EXERCISE INSTRUCTIONS — Every entry must be transcribed exactly. Pictures are not part of the copy.

[Saved entries]
━━━━━━━━

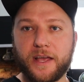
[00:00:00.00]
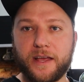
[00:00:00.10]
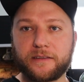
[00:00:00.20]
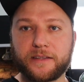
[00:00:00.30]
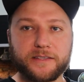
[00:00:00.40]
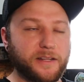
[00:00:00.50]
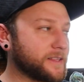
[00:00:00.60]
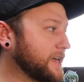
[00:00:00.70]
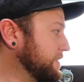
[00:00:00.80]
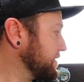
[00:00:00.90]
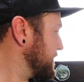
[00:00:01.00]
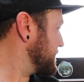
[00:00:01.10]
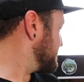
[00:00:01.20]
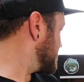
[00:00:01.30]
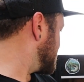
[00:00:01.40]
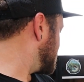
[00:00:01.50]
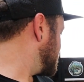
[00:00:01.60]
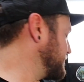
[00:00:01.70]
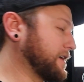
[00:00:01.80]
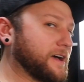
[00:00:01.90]
and things like that in there.
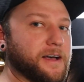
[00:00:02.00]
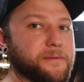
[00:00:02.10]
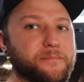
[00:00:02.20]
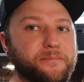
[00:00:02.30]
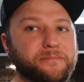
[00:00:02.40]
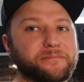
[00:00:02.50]
Um,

━━━━━━━━

ANSWER SECTION —
[00:00:00.00]
[00:00:00.10]
[00:00:00.20]
[00:00:00.30]
[00:00:00.40]
[00:00:00.50]
[00:00:00.60]
[00:00:00.70]
[00:00:00.80]
[00:00:00.90]
[00:00:01.00]
[00:00:01.10]
[00:00:01.20]
[00:00:01.30]
[00:00:01.40]
[00:00:01.50]
[00:00:01.60]
[00:00:01.70]
[00:00:01.80]
[00:00:01.90]
and things like that in there.
[00:00:02.00]
[00:00:02.10]
[00:00:02.20]
[00:00:02.30]
[00:00:02.40]
[00:00:02.50]
Um,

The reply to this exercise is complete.